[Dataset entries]
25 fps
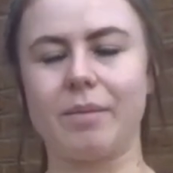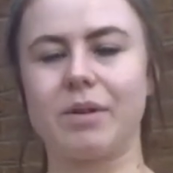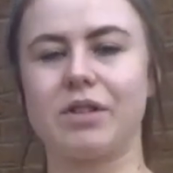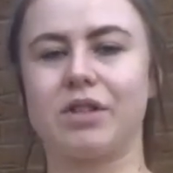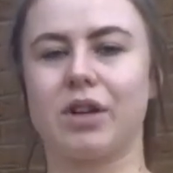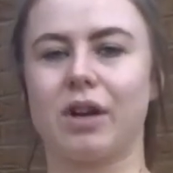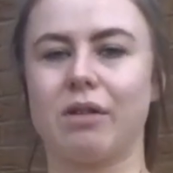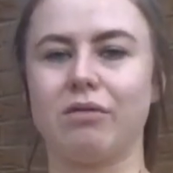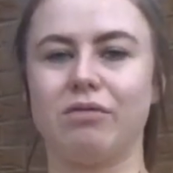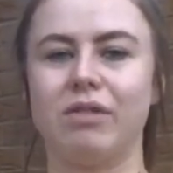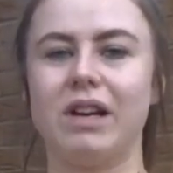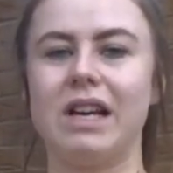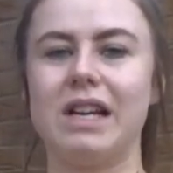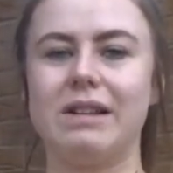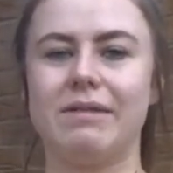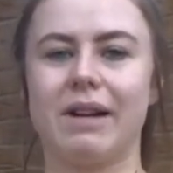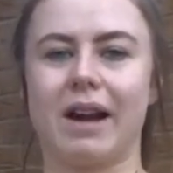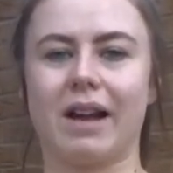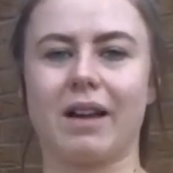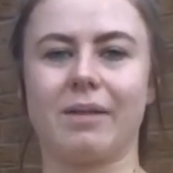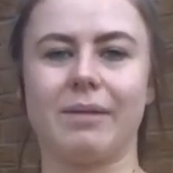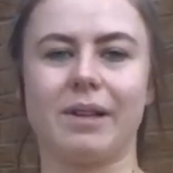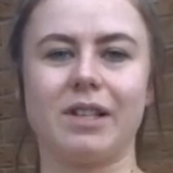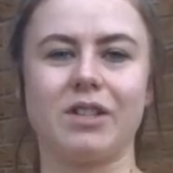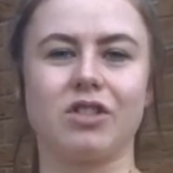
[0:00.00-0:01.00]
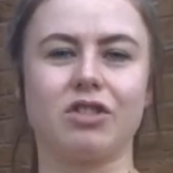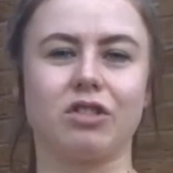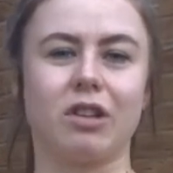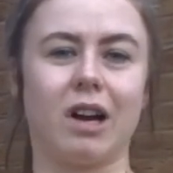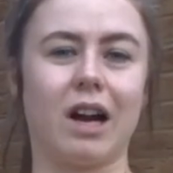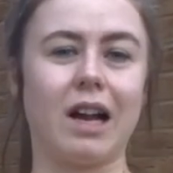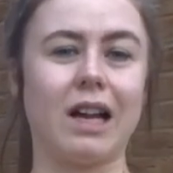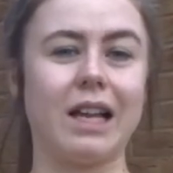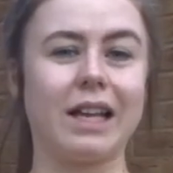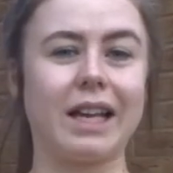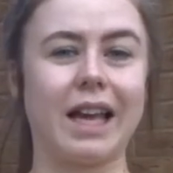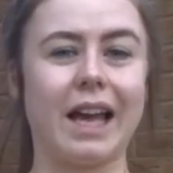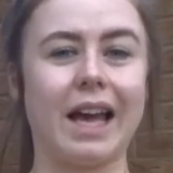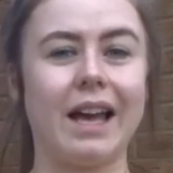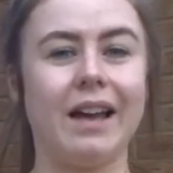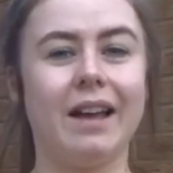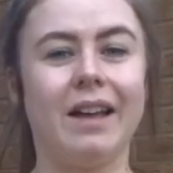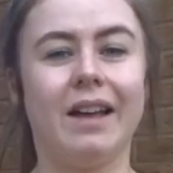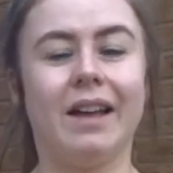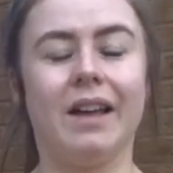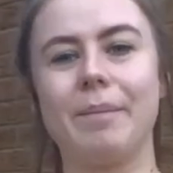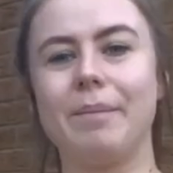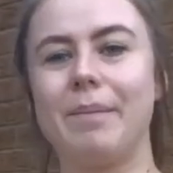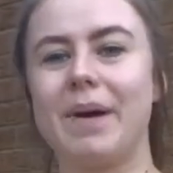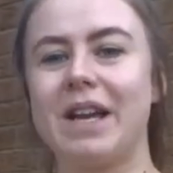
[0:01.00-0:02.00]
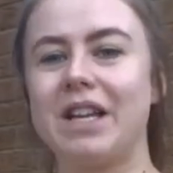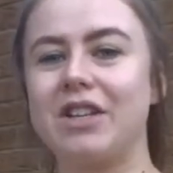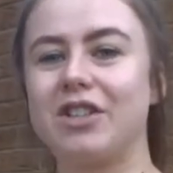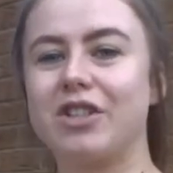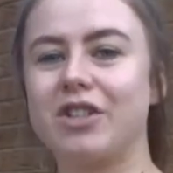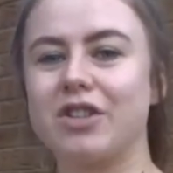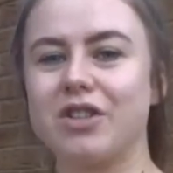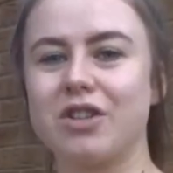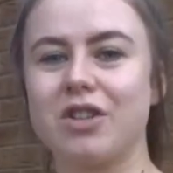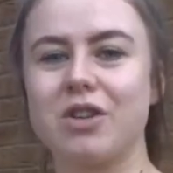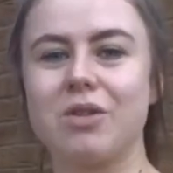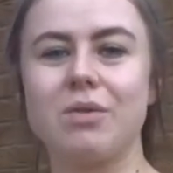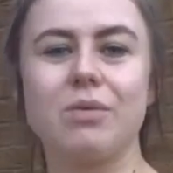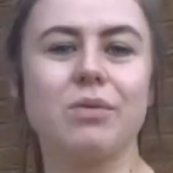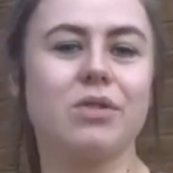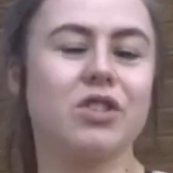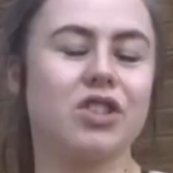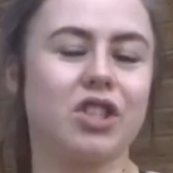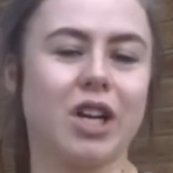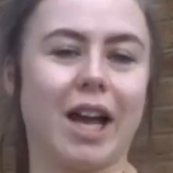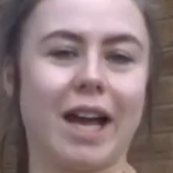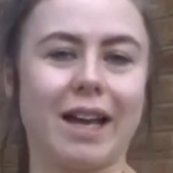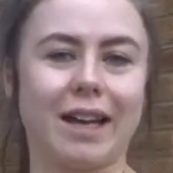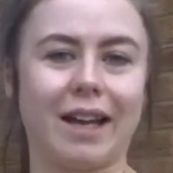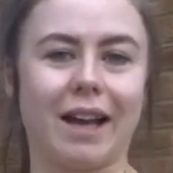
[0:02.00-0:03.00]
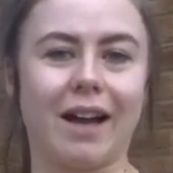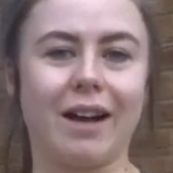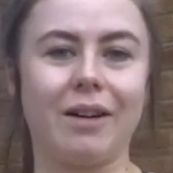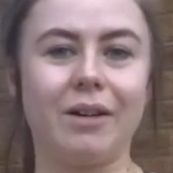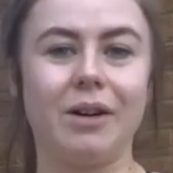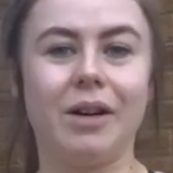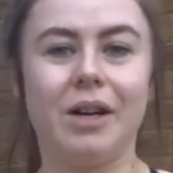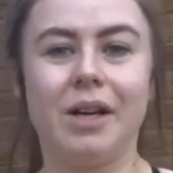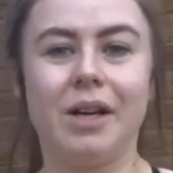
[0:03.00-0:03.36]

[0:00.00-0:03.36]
So I really recommend trialing it. Make sure you check out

> Task
Copy each entry above exactly; drop the pictures.

> Response for this exercise
25 fps
[0:00.00-0:01.00]
[0:01.00-0:02.00]
[0:02.00-0:03.00]
[0:03.00-0:03.36]

[0:00.00-0:03.36]
So I really recommend trialing it. Make sure you check out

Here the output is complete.